Natural Born Keller by Amanda Keller

Natural Born Keller by Amanda Keller

Author:Amanda Keller [Keller, Amanda]
Language: eng
Format: epub
Publisher: Allen & Unwin
Published: 2015-09-25T16:00:00+00:00


14

With Arms Wide Open

M

y due date was still nine days away when Andrew and I interviewed David Spade, the comedian who was starring in the film Joe Dirt – which we’d seen the day before. It was a heart-warming story about an idiot janitor, sporting a dreadful mullet, who sets out on a quest to …

Oh who cares? It was a terrible film which culminated in Joe being covered in a geyser of raw sewerage. Did I say terrible film? We posed for photos with David in our mullet wigs.

On the way home after the show I bought some fish to cook for dinner that night (this sounds like a police report). Minutes after I walked through the front door I felt something warm seeping down my legs. I thought I’d wet my pants. My waters had broken.

Harley began documenting the ‘process’ immediately. He took a photo of my shoes and the floorboards splashed with amniotic fluid. If this had happened the day before I would have gone into labour during a screening of the aforementioned Joe Dirt. What a lovely story for the twenty-first birthday party.

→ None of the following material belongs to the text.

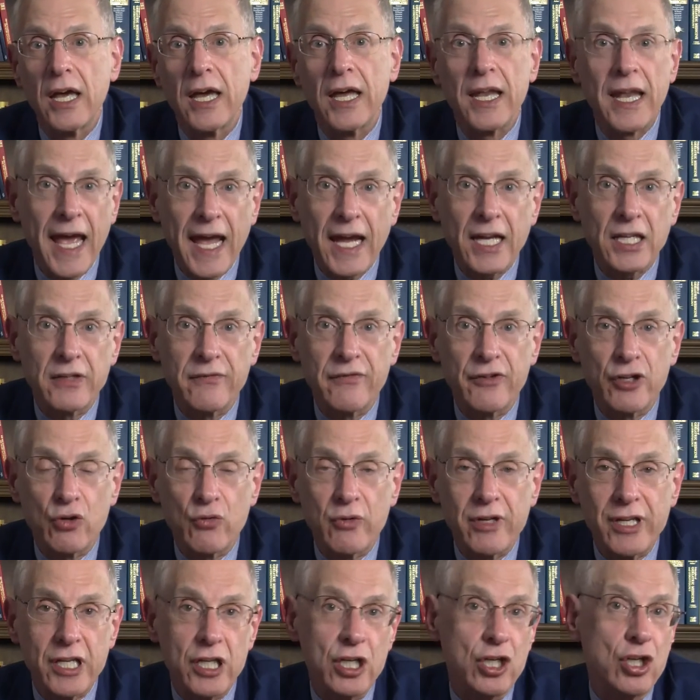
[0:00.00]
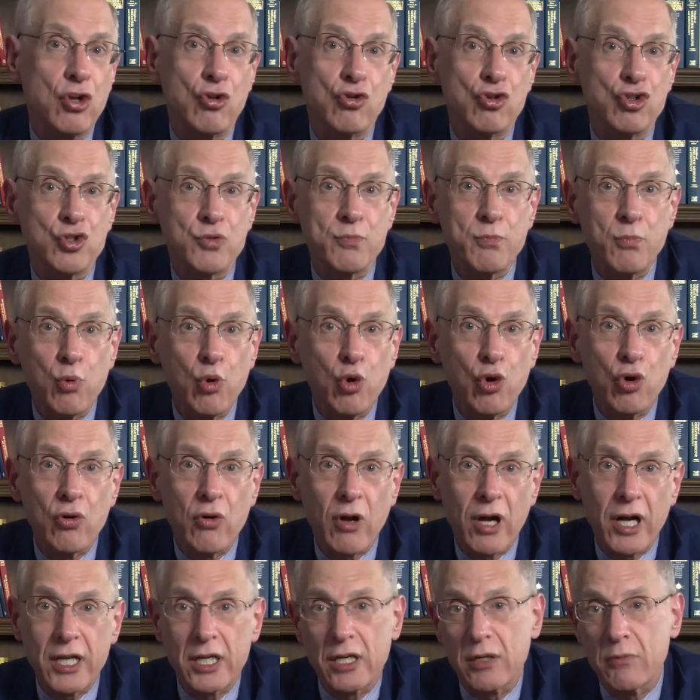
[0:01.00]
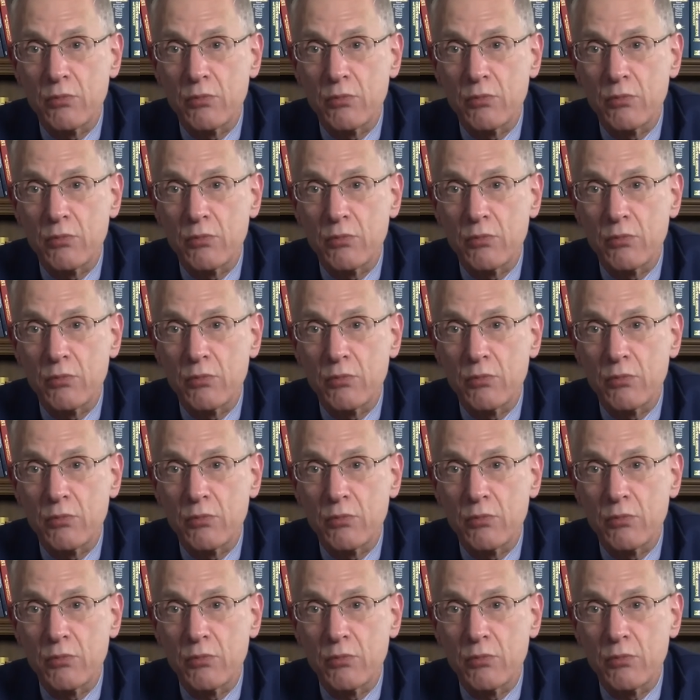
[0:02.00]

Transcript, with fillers: an active ingredient known as boron,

We called the hospital and I was asked if I could feel the baby moving around. I couldn’t feel anything, so the person on the phone suggested I lie down and pop a packet of frozen peas on my stomach to wake the baby up.

That did the trick. The baby started popping around like popcorn.

So then we waited for the labour symptoms to begin!

I can’t believe I was excited. I was looking forward to experiencing labour. What a moron.

When I felt the first contractions I thought: This is going to be okay.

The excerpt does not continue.